K means clustering and its real use-case in the security domain

4 min readJul 30, 2021

What is k means clustering?

K-Means Clustering is an unsupervised learning algorithm that is used to solve clustering problems in machine learning or data science. Clustering is the task of dividing the population or data points into a number of groups such that data points in the same groups are more similar to other data points in the same group than those in other groups. in simple words, the aim is to segregate groups with similar traits and assign them into clusters.

Its main goal is to find groups in the data, with the number of groups represented by the variable k. It works iteratively to assign each data point to one of the k groups based on the features that are provided. in the reference image below, k=2, and there are two clusters identified from the source dataset.

What is k means algorithm?

K-means clustering algorithm computes the centroids and iterates until we find an optimal centroid. It assumes that the number of clusters is already known. It is also called a flat clustering algorithm. The number of clusters identified from data by the algorithm is represented by ‘K'in K-means.

It is an iterative algorithm that divides the unlabeled dataset into k different clusters in such a way that each dataset belongs to only one group that has similar properties.

How does it work?

Step-1: Select the number K to decide the number of clusters.

Step-2: Select random K points or centroids. (It can be other from the input dataset).

Step-3: Assign each data point to their closest centroid, which will form the predefined K clusters.

Step-4: Calculate the variance and place a new centroid of each cluster.

Step-5: Repeat the third steps, which means reassign each datapoint to the new closest centroid of each cluster.

Step-6: If any reassignment occurs, then go to step-4 else go to FINISH.

Step-7: The model is ready.

Use cases in the Security Domain

1. Identifying crime localities

With data related to crimes available in specific localities in a city, the category of crime, the area of the crime, and the association between the two can give quality insight into crime-prone areas within a city or a locality.

2. Customer Segmentation

Clustering helps marketers improve their customer base, work on target areas, and segment customers based on purchase history, interests, or activity monitoring. This is how telecom providers can cluster pre-paid customers to identify patterns in terms of money spent in recharging, sending SMS, and browsing the internet. the classification would help the company target specific clusters of customers for specific campaigns.

3. Cyber-profiling criminals

Cyber profiling is the process of collecting data from individuals and groups to identify significant correlations. The idea of cyber profiling is derived from criminal profiles, which provide information on the investigation division to classify the types of criminals who were at the crime scene.

4. Rideshare data analysis

The publicly available uber ride information dataset provides a large amount of valuable data around traffic, transit time, peak pickup localities, and more. Analyzing this data is useful not just in the context of uber but also in providing insight into urban traffic patterns and helping us plan for the cities of the future.

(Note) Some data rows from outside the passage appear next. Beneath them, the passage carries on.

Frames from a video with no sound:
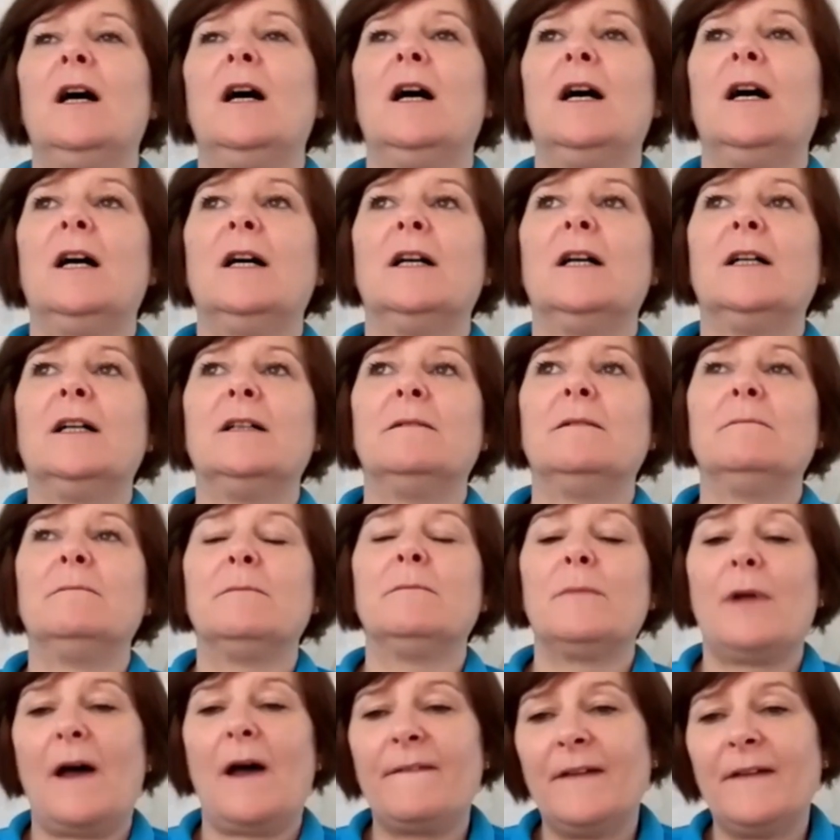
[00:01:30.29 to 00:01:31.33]

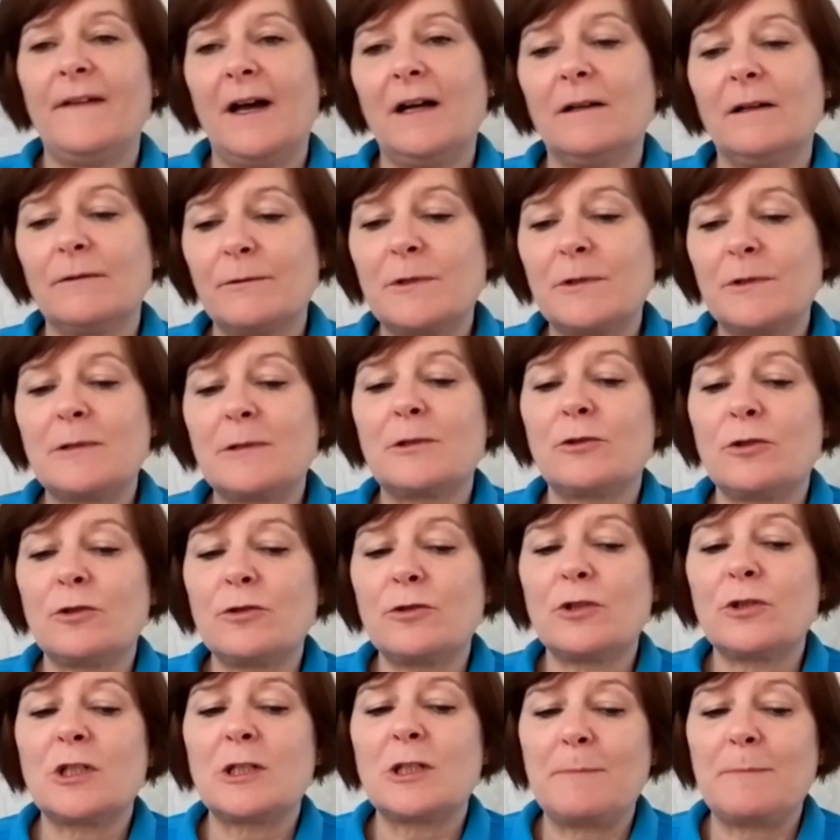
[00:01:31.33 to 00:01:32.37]
And I'll
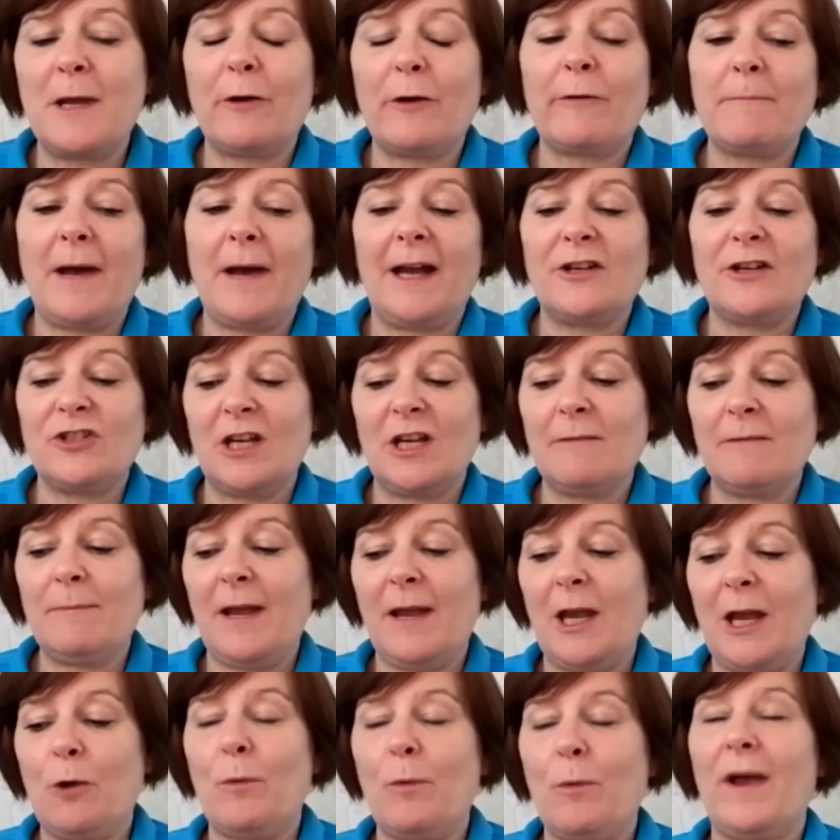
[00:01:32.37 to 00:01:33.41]
speak with my
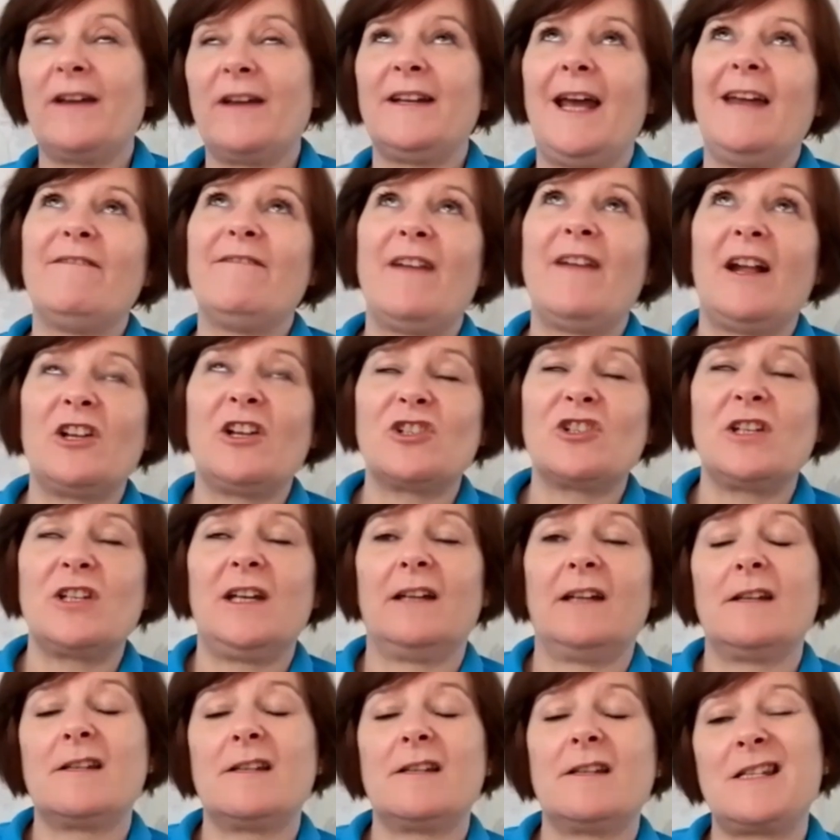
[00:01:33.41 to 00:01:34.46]
GP when I eventually
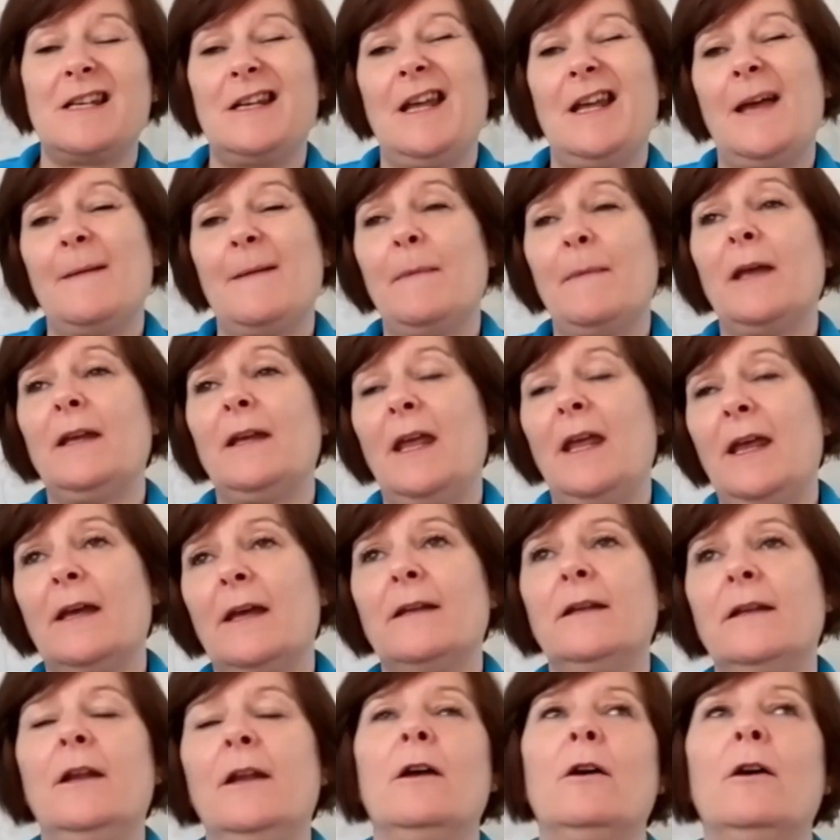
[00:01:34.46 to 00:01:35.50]
get to see him
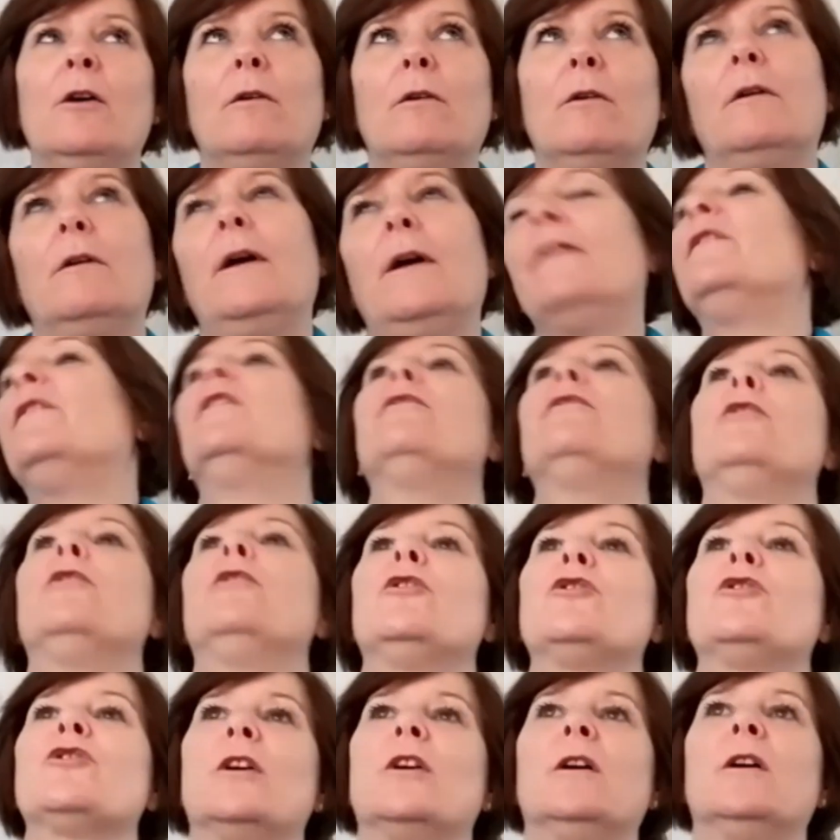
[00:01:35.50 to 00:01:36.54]
again in the
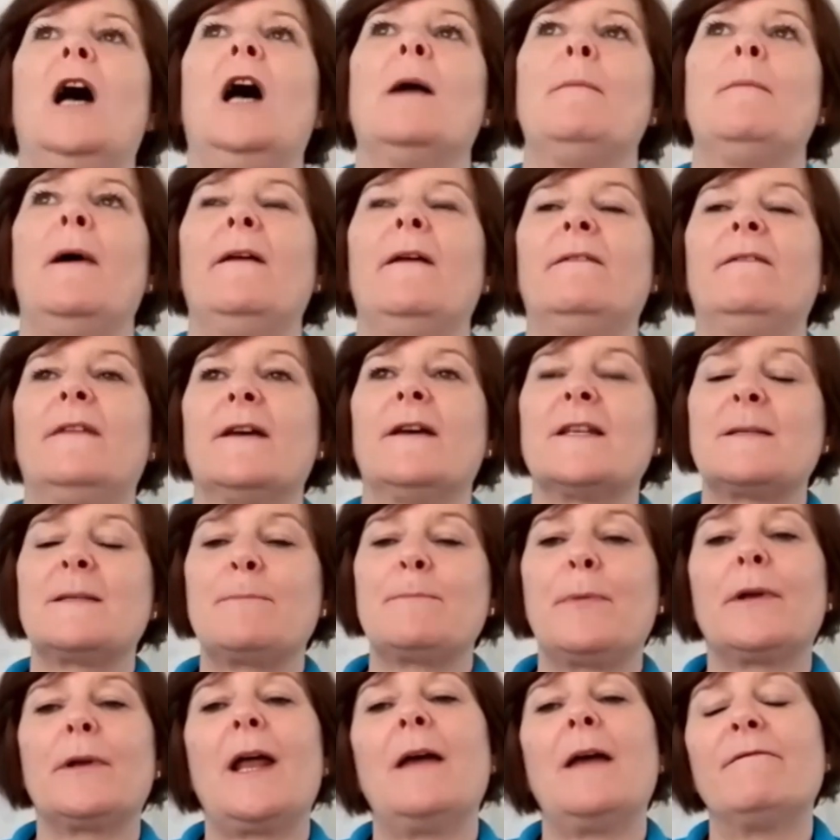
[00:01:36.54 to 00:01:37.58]
future about this,
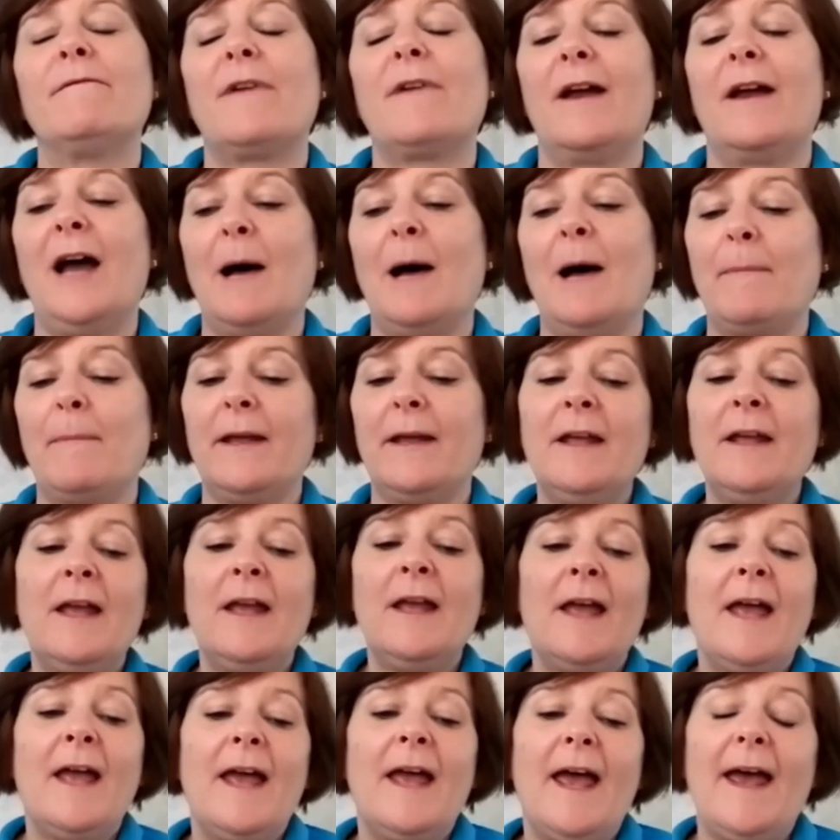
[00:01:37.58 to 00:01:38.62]
but I'm very happy.
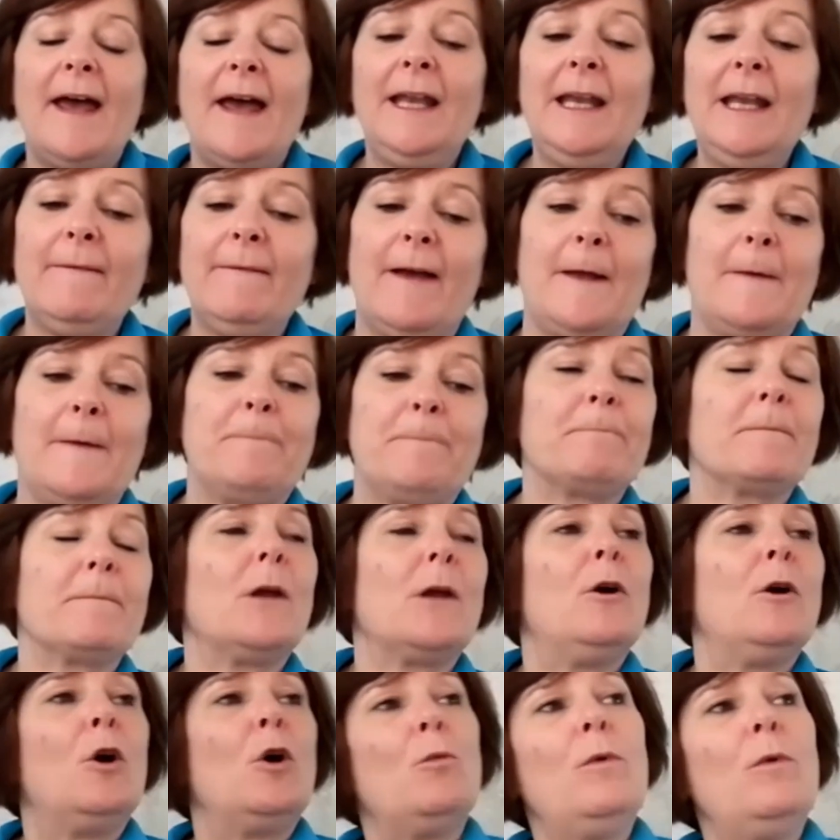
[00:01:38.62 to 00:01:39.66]
Anyway,
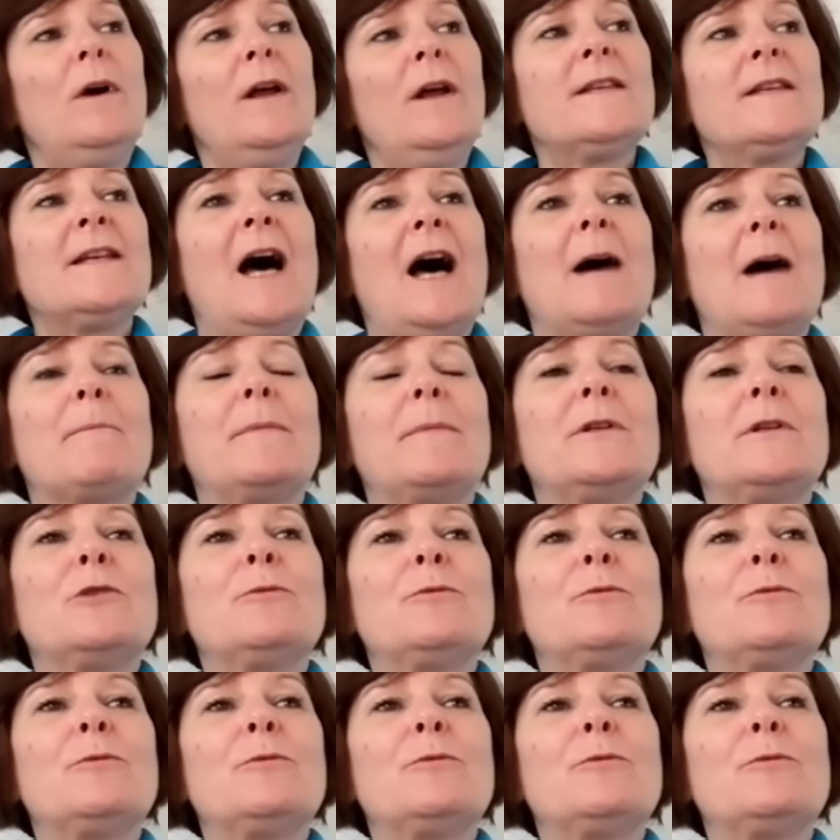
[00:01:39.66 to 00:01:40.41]
what has happened?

5. Crime document classification

Cluster documents in multiple categories based on tags, topics, and the content of the document. This is a very standard classification problem and k-means is a highly suitable algorithm for this purpose. The initial processing of the documents is needed to represent each document as a vector and uses term frequency to identify commonly used terms that help classify the document. the document vectors are then clustered to help identify similarities in document groups.

6. call record detail analysis

A call detail record (cdr) is the information captured by telecom companies during the call, SMS, and internet activity of a customer. this information provides greater insights about the customer’s needs when used with customer demographics.

These were few use cases but the list goes on be it in Security Domain or any other, K-means is a very effective as well as an easy way of Clustering in Machine Learning.